Dicho informe nos invita a seguir explorando y aceptando los cambios que sufren los lectores, la presencia online, las nuevas dinámicas en las librerías físicas, y los nuevos modelos de negocio que todo esto genera; desechando así la «estéril dialéctica» entre papel y digital.
El informe muestra por medio de un análisis DAFO, las debilidades y fortalezas de los cambios citados anteriormente. Si bien muchas ideas nos pueden sonar a quienes seguimos la evolución del sector, es interesante la defensa de las variables que, según dicho informe, dirigen una estrategia de distribución: el modelo de plataforma y el subsector editorial donde tiene origen.

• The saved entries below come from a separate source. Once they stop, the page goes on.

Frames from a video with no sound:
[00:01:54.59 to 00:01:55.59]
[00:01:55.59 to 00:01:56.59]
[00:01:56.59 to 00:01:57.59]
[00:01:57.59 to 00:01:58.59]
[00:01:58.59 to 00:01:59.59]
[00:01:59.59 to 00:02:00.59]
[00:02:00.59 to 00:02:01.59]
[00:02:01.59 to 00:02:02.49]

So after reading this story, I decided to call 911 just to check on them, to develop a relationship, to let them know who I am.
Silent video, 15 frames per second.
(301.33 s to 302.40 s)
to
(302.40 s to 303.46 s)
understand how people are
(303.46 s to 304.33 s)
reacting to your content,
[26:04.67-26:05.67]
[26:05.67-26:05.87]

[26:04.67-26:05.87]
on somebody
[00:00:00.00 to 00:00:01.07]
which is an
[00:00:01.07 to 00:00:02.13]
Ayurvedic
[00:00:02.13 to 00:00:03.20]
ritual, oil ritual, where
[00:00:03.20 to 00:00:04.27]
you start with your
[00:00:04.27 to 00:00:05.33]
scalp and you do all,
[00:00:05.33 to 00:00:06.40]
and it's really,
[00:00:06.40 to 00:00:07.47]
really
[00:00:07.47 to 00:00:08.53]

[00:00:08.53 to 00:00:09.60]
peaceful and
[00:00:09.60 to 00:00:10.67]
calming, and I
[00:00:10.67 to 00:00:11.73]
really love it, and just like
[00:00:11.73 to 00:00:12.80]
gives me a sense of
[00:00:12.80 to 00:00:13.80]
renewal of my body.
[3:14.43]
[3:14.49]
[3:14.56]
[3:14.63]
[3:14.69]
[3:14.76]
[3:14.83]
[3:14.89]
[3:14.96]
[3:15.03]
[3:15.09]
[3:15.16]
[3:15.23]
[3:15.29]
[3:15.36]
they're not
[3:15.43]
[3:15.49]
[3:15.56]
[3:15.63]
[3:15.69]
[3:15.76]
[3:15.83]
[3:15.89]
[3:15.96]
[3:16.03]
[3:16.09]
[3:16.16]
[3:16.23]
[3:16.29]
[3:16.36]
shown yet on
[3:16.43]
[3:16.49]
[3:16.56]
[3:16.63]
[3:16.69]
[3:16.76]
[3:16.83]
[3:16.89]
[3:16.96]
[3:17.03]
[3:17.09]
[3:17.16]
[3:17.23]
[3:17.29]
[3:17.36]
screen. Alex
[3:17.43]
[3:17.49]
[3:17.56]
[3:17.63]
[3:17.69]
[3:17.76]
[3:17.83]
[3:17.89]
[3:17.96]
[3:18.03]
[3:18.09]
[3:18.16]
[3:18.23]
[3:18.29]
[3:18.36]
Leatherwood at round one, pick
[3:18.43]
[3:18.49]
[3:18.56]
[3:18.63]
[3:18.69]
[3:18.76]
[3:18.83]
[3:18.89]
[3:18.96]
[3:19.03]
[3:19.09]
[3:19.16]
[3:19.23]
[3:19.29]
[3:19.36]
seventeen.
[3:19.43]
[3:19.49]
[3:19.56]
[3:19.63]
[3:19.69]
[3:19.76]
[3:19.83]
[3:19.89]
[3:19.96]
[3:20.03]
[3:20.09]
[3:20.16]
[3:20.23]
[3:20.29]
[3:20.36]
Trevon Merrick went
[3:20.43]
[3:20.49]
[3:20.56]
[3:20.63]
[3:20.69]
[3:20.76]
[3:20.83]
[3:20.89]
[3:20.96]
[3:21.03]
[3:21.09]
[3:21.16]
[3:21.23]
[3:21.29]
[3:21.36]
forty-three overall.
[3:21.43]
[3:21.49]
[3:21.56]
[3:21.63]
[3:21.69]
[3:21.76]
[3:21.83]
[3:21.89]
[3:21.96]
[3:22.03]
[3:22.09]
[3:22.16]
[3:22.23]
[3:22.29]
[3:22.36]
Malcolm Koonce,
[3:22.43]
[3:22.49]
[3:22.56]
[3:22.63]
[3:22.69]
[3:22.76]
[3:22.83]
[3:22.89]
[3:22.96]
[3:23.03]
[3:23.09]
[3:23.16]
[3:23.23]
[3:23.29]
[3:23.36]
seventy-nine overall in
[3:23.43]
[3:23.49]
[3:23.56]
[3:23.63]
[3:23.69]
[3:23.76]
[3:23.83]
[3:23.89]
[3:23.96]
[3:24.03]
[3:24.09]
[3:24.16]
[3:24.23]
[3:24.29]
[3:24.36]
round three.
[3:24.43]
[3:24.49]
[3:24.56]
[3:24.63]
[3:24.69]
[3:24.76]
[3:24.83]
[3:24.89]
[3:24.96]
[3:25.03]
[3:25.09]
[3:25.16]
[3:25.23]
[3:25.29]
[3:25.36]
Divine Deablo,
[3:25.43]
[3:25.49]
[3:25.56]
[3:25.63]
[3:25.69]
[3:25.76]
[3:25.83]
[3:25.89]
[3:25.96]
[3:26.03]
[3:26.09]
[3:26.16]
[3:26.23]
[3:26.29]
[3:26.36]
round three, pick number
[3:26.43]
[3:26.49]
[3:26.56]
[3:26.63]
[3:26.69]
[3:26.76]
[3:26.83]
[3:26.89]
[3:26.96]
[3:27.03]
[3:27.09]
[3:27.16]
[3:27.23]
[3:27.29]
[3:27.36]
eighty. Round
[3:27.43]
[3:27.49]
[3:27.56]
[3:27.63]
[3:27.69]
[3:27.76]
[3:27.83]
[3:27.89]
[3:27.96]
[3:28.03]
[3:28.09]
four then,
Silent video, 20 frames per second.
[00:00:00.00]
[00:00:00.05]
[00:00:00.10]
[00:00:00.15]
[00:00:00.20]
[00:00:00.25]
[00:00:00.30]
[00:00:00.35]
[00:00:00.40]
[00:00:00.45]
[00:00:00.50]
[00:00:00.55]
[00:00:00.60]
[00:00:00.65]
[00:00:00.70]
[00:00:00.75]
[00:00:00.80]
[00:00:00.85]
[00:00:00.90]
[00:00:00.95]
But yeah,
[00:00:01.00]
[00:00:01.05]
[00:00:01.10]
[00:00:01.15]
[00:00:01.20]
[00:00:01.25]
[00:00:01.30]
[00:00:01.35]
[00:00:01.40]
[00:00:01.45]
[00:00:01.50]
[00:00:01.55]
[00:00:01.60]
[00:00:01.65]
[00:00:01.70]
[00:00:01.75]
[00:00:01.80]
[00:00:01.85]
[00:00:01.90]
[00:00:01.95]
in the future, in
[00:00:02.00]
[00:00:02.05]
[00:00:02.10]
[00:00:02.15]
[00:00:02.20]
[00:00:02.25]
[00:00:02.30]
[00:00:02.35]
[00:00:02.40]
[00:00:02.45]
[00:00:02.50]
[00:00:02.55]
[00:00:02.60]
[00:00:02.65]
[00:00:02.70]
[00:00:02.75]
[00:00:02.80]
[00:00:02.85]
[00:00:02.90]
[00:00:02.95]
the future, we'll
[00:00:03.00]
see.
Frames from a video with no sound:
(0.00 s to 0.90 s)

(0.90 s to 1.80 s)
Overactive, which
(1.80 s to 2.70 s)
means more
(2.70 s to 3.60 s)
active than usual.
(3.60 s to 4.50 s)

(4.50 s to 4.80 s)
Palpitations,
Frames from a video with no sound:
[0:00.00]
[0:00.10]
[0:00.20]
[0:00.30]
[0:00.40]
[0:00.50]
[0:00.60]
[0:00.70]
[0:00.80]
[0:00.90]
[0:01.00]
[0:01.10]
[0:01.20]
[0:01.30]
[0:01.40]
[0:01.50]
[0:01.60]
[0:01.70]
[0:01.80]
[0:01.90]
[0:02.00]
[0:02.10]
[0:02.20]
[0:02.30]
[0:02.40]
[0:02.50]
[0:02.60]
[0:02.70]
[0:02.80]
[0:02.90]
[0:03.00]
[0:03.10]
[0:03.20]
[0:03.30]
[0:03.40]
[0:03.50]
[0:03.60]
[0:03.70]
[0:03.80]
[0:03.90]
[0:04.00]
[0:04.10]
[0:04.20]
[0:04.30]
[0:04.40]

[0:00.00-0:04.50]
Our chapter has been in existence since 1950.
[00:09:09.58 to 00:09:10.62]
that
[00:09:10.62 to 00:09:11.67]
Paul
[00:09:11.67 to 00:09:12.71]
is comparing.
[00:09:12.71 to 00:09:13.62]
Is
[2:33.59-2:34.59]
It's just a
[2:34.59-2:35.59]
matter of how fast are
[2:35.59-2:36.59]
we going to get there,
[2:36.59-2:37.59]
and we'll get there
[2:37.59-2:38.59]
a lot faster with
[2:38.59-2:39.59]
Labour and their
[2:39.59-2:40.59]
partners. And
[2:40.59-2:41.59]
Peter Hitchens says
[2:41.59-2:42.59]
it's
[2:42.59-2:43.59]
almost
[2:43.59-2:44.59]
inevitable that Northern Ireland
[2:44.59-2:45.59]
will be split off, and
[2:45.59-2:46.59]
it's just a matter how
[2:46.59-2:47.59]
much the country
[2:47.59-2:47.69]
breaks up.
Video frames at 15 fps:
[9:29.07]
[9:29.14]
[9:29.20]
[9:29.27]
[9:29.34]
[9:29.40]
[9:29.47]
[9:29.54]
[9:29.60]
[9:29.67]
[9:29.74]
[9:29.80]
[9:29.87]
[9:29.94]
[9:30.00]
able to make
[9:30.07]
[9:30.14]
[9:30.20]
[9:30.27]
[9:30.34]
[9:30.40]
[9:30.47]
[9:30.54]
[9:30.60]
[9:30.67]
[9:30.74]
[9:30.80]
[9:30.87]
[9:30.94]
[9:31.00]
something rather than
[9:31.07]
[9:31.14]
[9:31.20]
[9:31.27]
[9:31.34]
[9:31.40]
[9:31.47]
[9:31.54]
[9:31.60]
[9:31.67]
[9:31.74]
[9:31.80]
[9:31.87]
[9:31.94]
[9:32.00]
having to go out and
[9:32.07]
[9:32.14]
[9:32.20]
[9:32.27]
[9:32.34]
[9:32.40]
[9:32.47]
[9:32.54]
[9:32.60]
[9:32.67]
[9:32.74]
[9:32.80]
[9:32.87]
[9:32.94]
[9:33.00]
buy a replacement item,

Entre las conclusiones del informe destacar que:
Si bien las informaciones generales de la industria y las brindadas por los agregadores y distribuidores que trabajan con su contenido otorgan información relevante, serán muchas veces las propias que generen sus ecosistemas y plataformas las que permitan llegar al detalle de una inmensidad de datos que deben poderse organizar en diferentes planos y objetivos para que los análisis aporten indicadores de interés y estos indicadores determinen el ajuste o desarrollo de estrategias.
Las fuentes de datos son variadas y cada una aporta valor en la medida de los objetivos específicos perseguidos en el desarrollo de la estrategia digital. Entre otros pueden citarse: Tráfico Web, Google Analytics, órdenes de su sitio web, Sistemas ERP, información referente a productos (número de consultas, tiempo de permanencia), indicadores de impacto de correo electrónico, estadísticas propias de sistemas de lectura (libros más leídos, páginas consultadas, tiempo , otros KPI de usabilidad web, comercio electrónico y consumo de contenido).
Editores de tiempo atrás que han luchado por esta industria, editores migrantes digitales y otros llegados recientemente a las lides de la editorial con una alta influencia de lo digital, todos ellos están llamados a trabajar en conjunto e inteligentemente por la reconversión del sector editorial.
Lo digital tiene una razón de gran peso en el impacto de la nueva economía digital; experiencias como esta, en las que diversos agentes del sector se reúnen para analizar con innovadoras metodologías cómo repensar la cadena de valor del libro, cómo estimular la cooperación y la coordinación, incentivar las nuevas competencias profesionales, la construcción de gremios que demanda el sector, el desarrollo de estrategias para la cooperación y las alianzas intergremiales, entre otras, son iniciativas a emular en otras latitudes de Iberoamérica.
Si la incertidumbre y la resistencia aparecen, como es natural y lo hemos anotado en otros apartados de este estudio, trabajar juntos “nos hará más fuertes y más grandes”. Da gusto constatar cómo desde espacios gremiales y cámaras del libro, se adelantan iniciativas que apuntan a la generación de nuevos escenarios, a repensar la industria a pesar de la difi cultad del cambio y a construir nuevos modelos de gestión y desarrollo desde y para la propia industria.